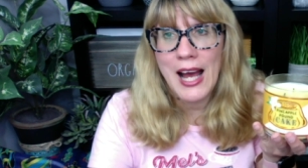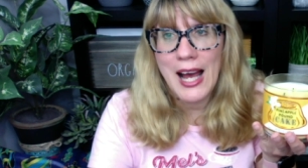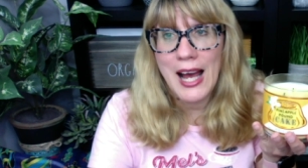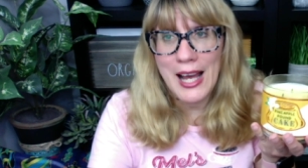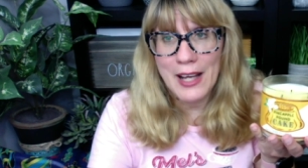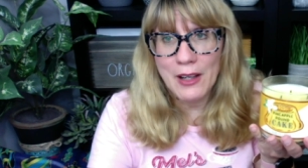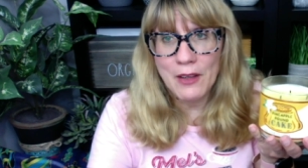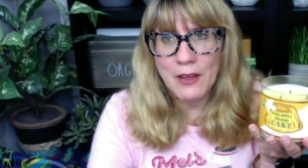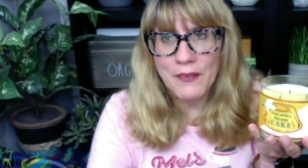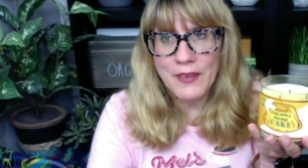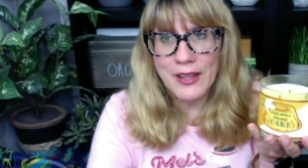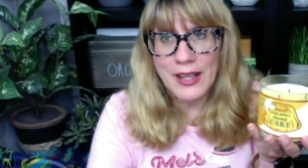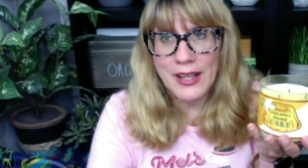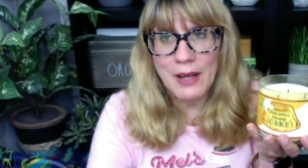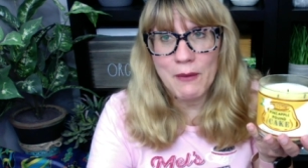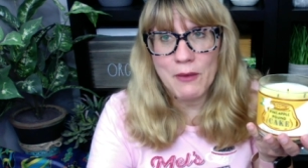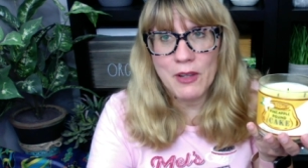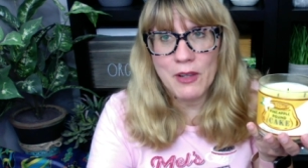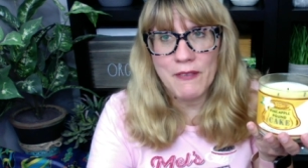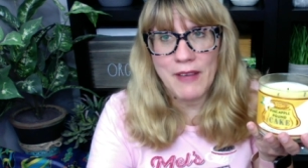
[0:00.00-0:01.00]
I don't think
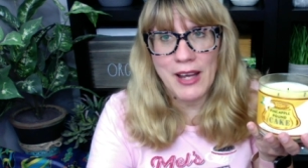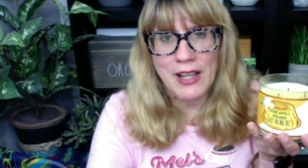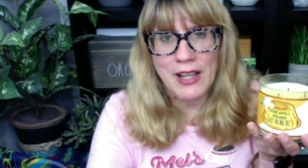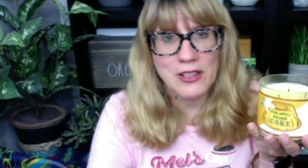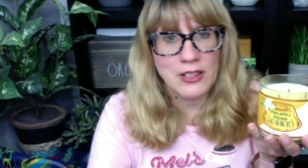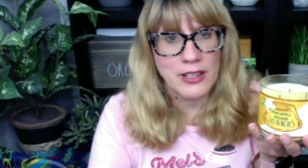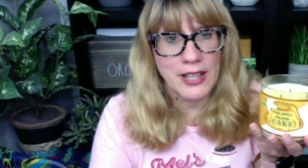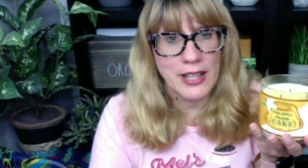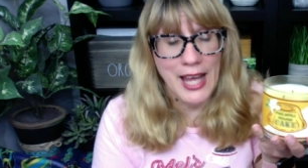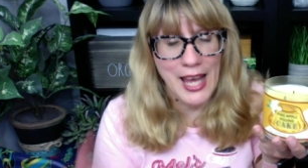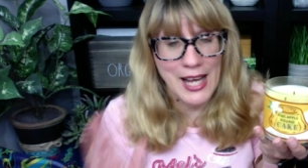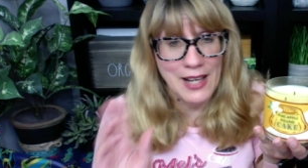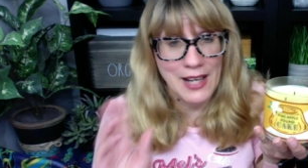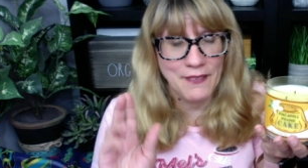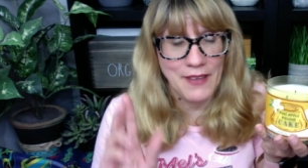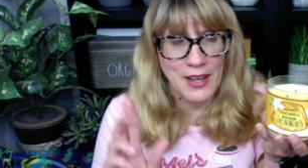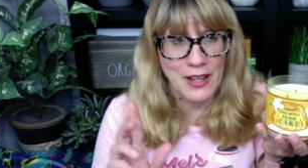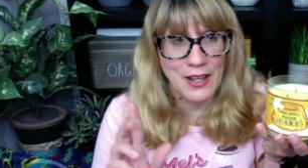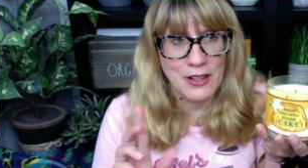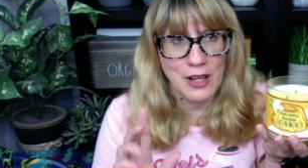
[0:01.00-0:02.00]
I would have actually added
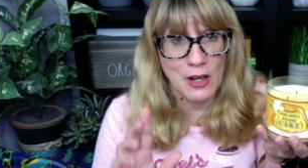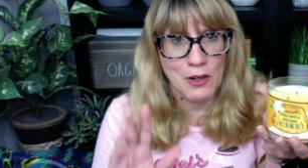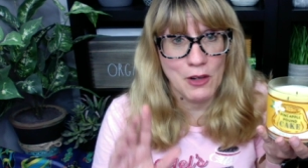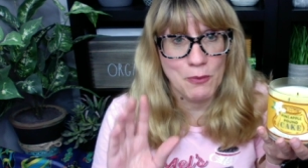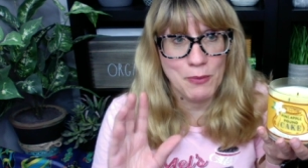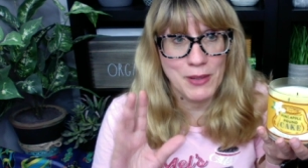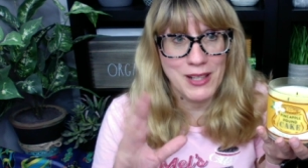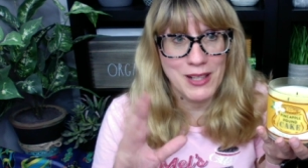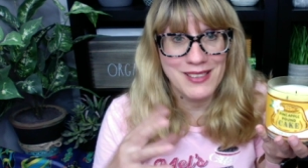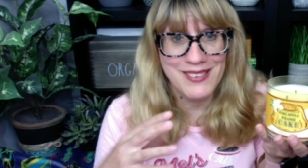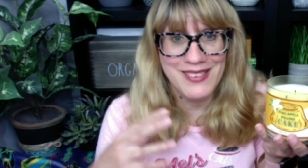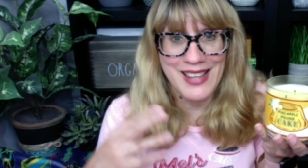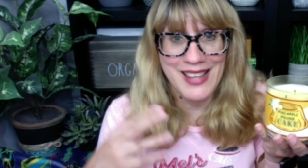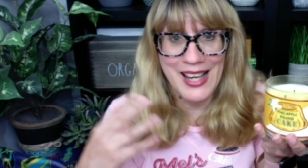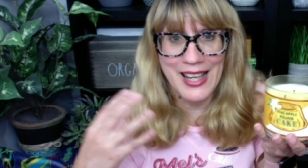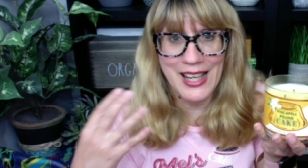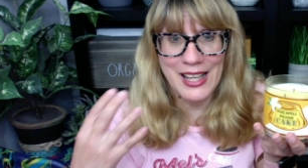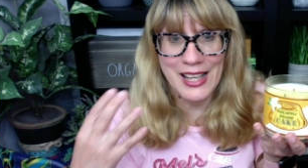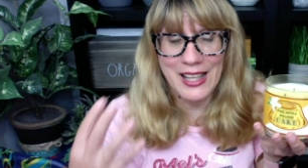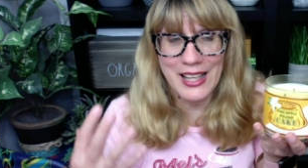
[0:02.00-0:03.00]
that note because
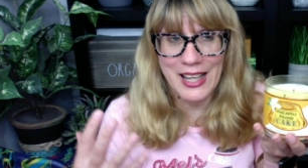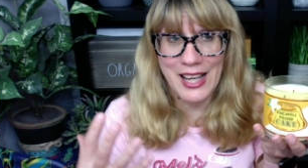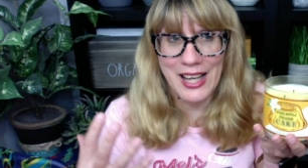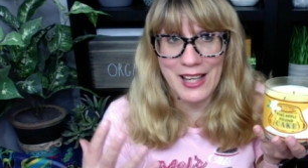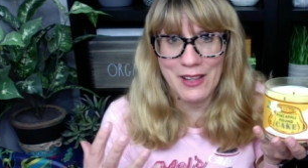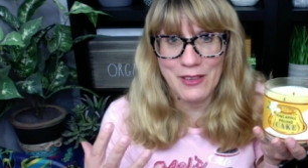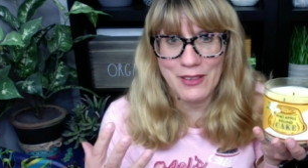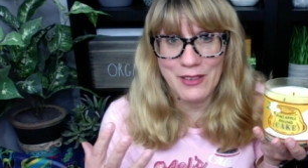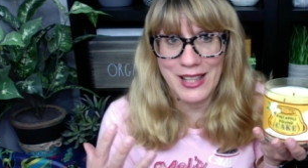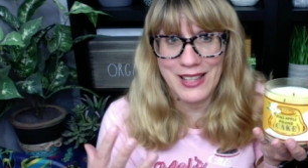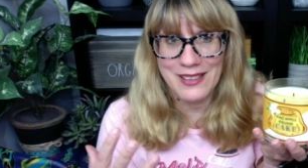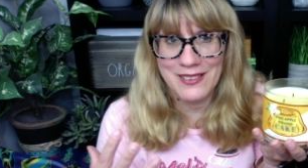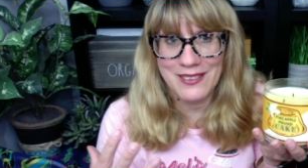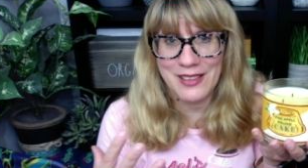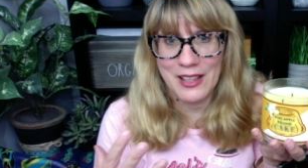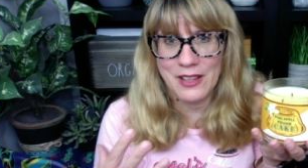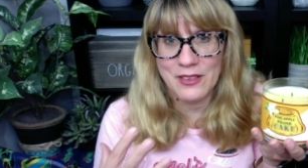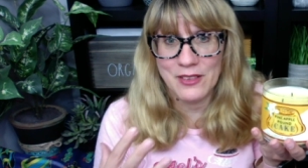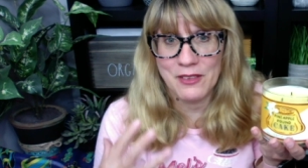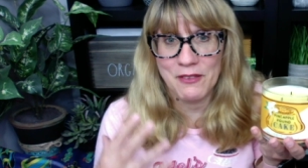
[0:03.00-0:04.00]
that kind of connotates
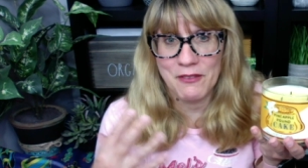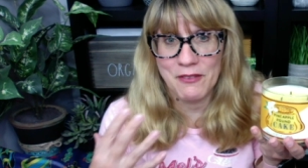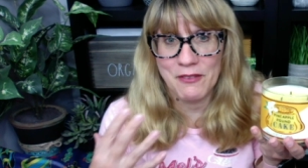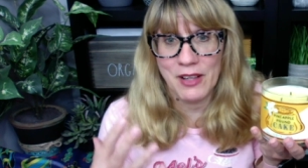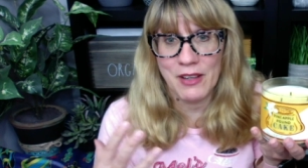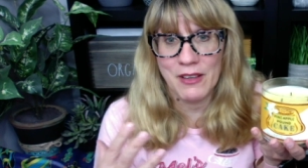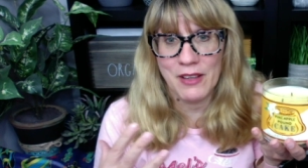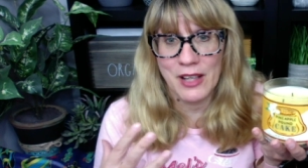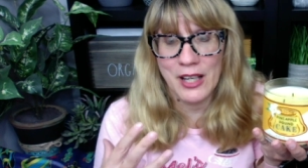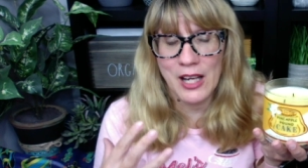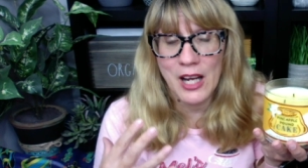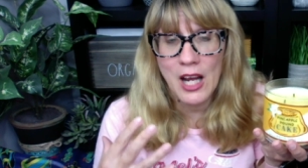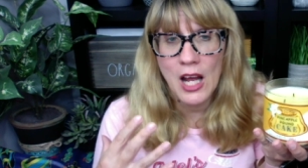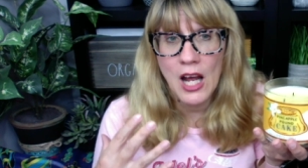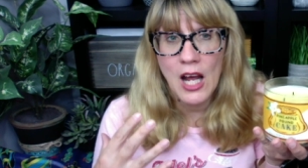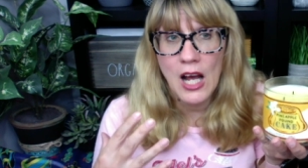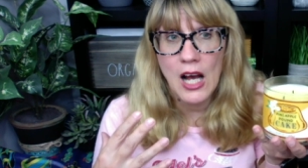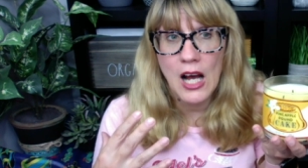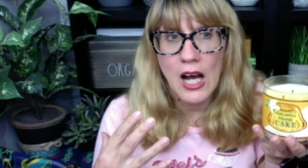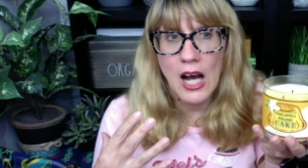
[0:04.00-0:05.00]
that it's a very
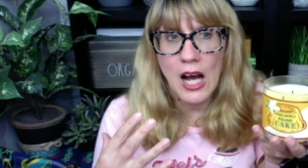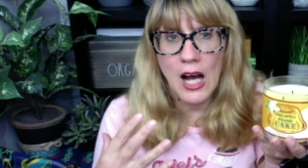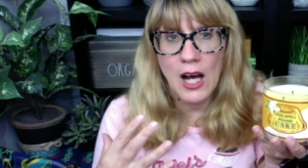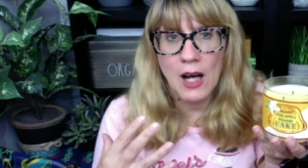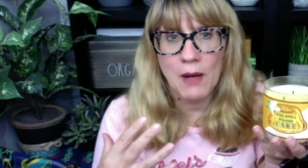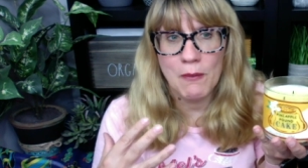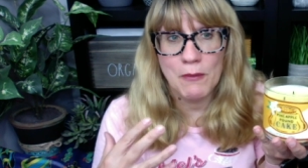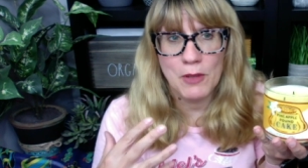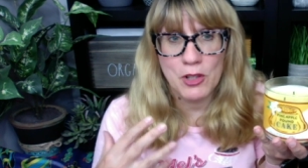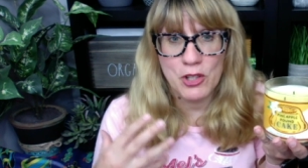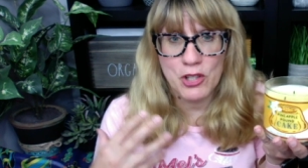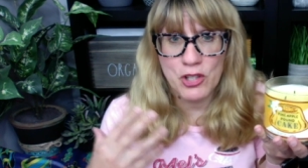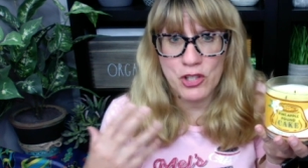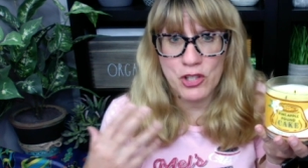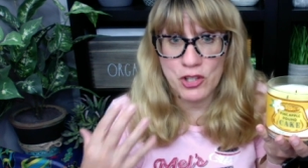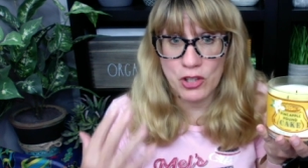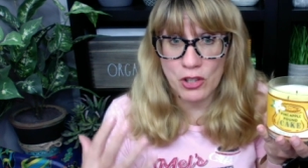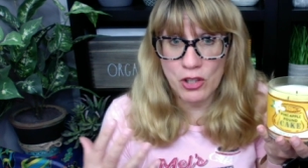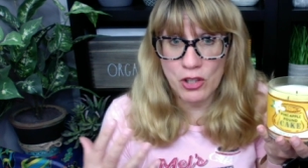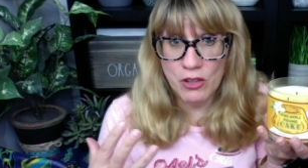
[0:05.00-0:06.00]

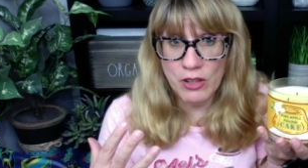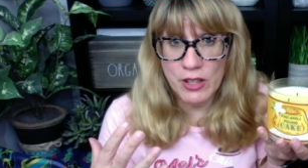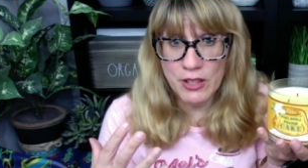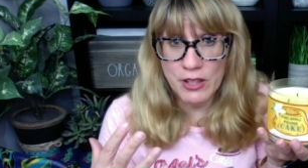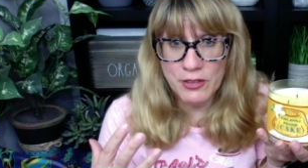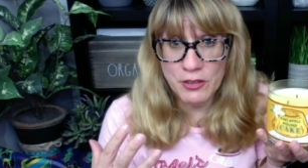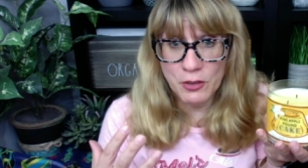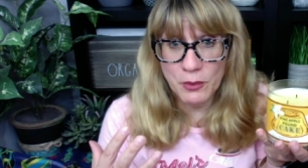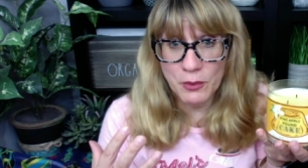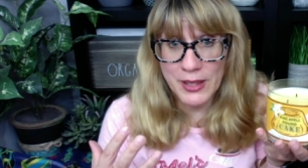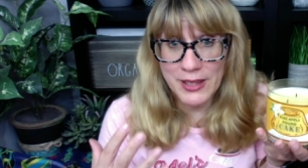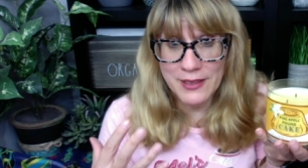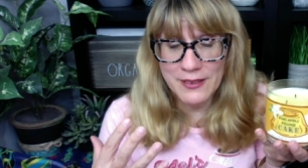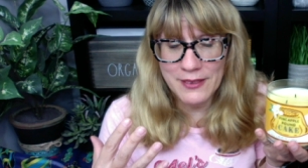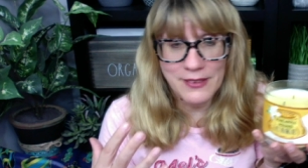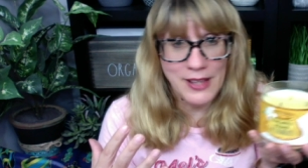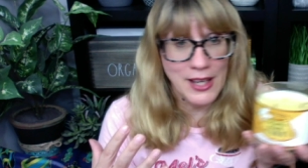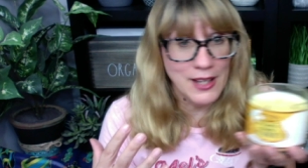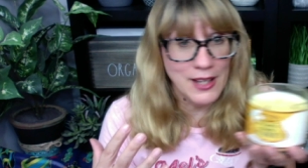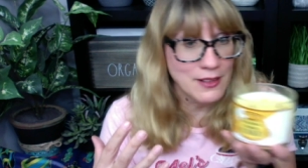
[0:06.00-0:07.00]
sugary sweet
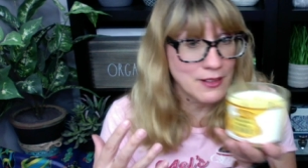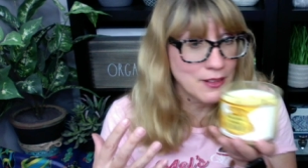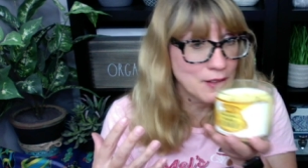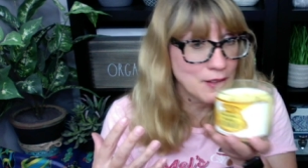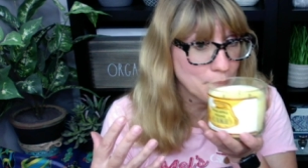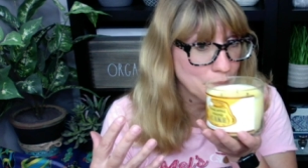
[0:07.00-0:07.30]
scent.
┄┄┄┄┄┄┄┄┄┄
__What is needed__
A word-for-word copy of the entries above is needed, with every picture dropped.

__Solved exercise__
[0:00.00-0:01.00]
I don't think
[0:01.00-0:02.00]
I would have actually added
[0:02.00-0:03.00]
that note because
[0:03.00-0:04.00]
that kind of connotates
[0:04.00-0:05.00]
that it's a very
[0:05.00-0:06.00]

[0:06.00-0:07.00]
sugary sweet
[0:07.00-0:07.30]
scent.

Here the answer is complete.